++++ SUPPLIED DATA ++++
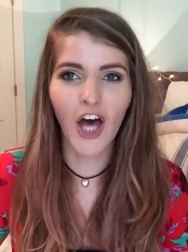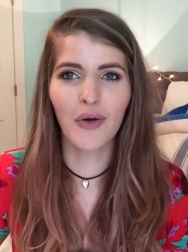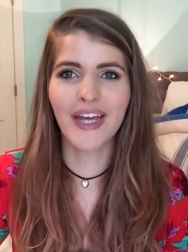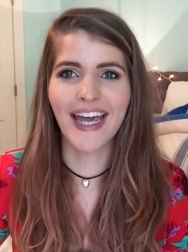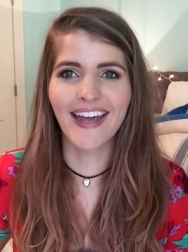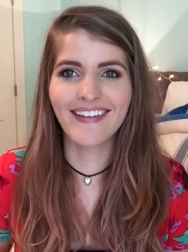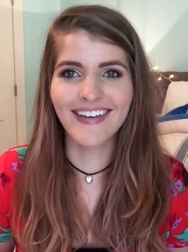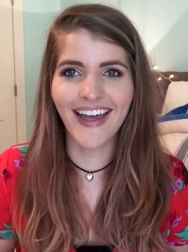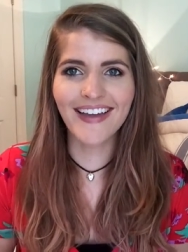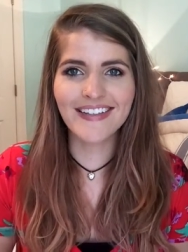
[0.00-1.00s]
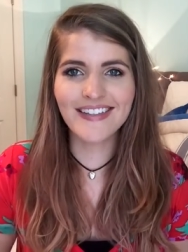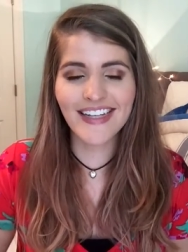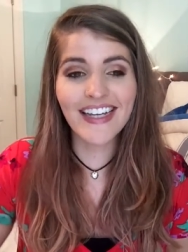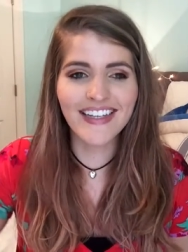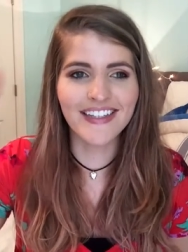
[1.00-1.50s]
Okay, next
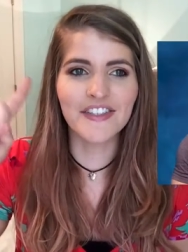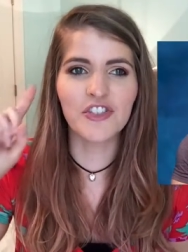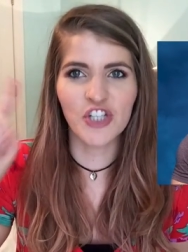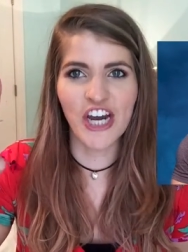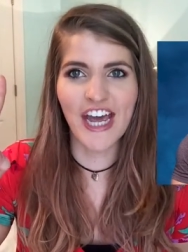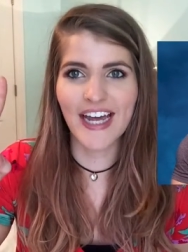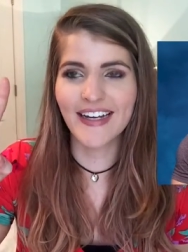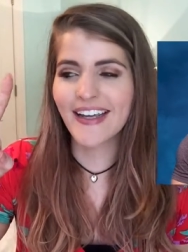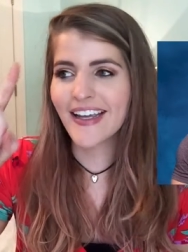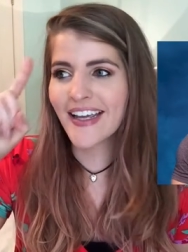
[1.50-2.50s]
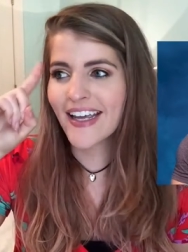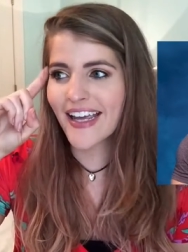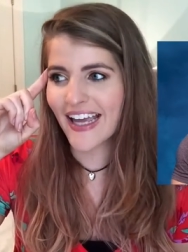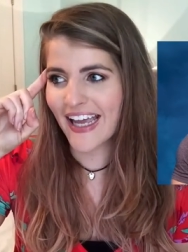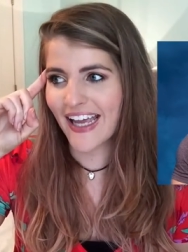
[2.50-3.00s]
is Chad.
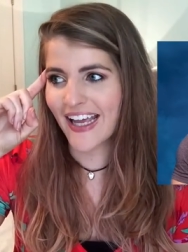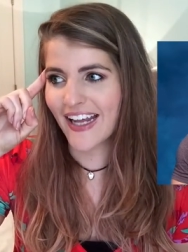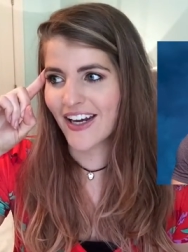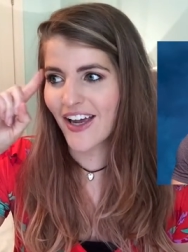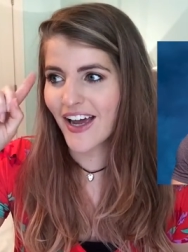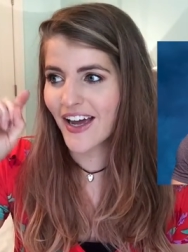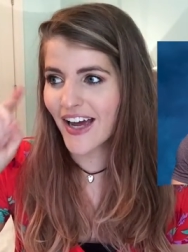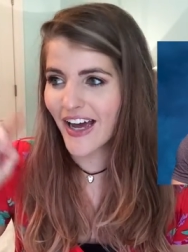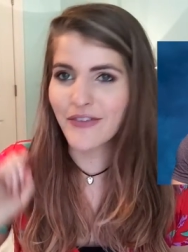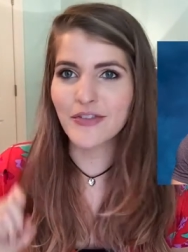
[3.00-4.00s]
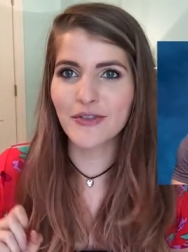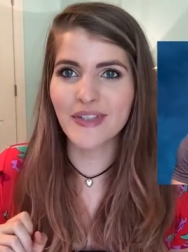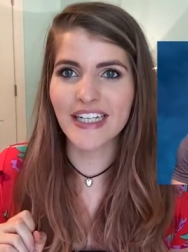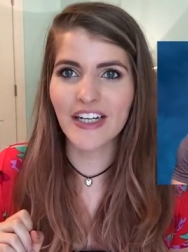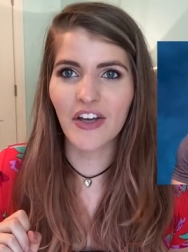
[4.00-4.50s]
And after
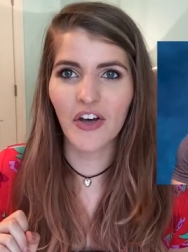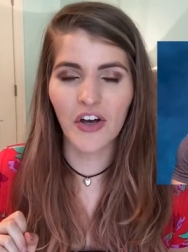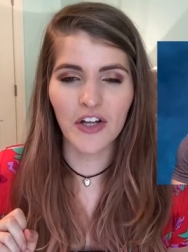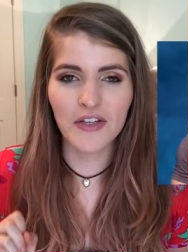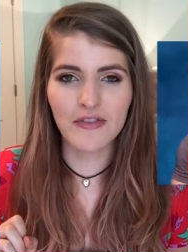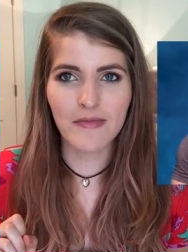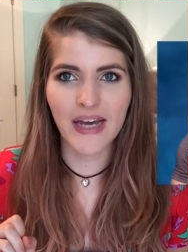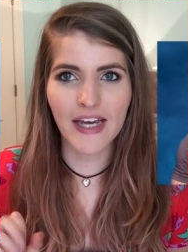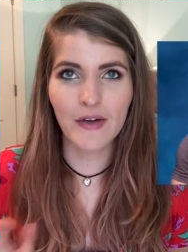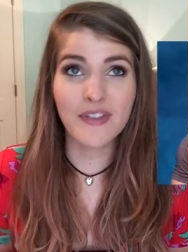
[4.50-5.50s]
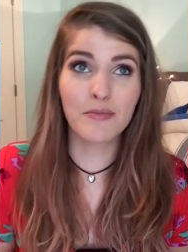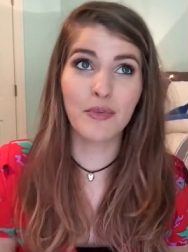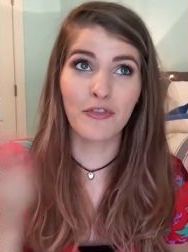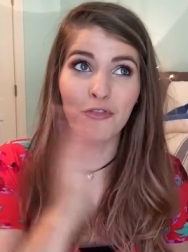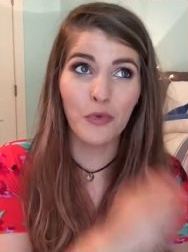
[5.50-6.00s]
reading all of the bios
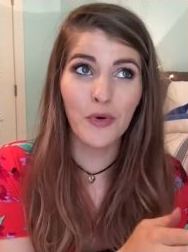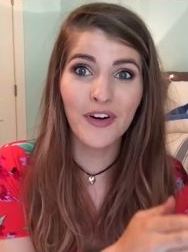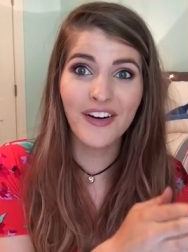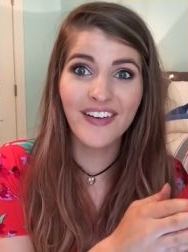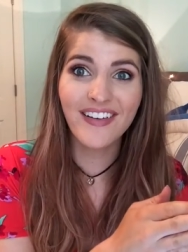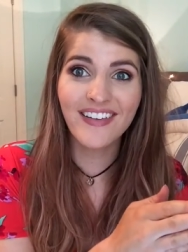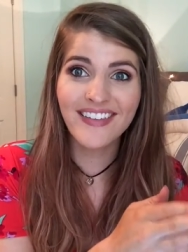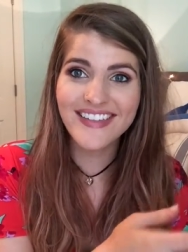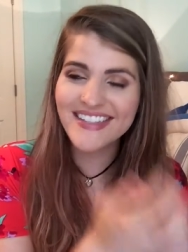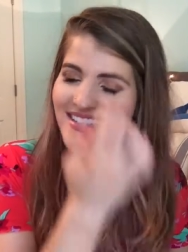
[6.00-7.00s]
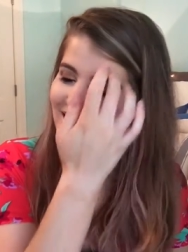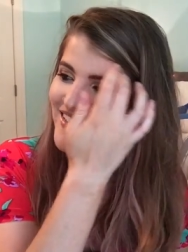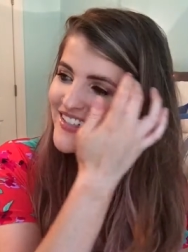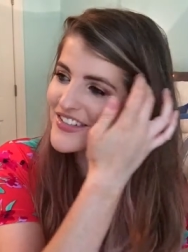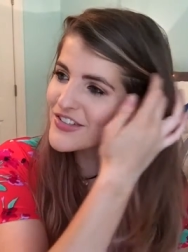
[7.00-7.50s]
before the
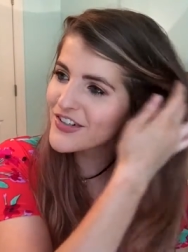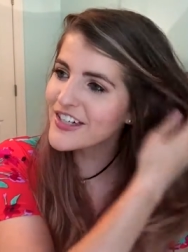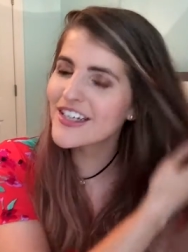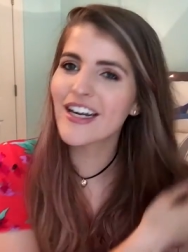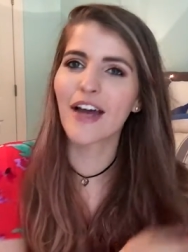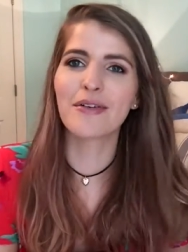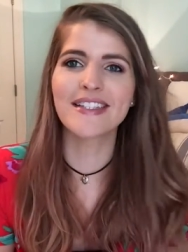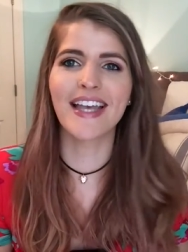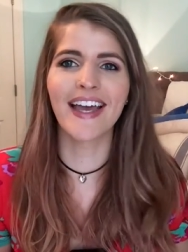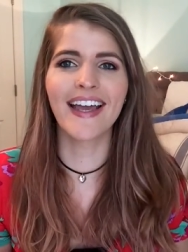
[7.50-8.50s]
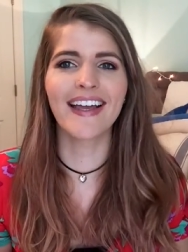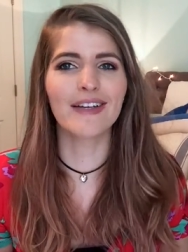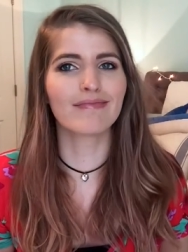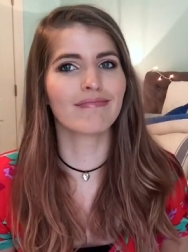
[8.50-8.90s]
season started, I was like,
++++
**WHAT NEEDS TO BE DONE**
Could you reproduce every entry exactly, leaving out the pictures?

**WRITTEN RESPONSE**
[0.00-1.00s]
[1.00-1.50s]
Okay, next
[1.50-2.50s]
[2.50-3.00s]
is Chad.
[3.00-4.00s]
[4.00-4.50s]
And after
[4.50-5.50s]
[5.50-6.00s]
reading all of the bios
[6.00-7.00s]
[7.00-7.50s]
before the
[7.50-8.50s]
[8.50-8.90s]
season started, I was like,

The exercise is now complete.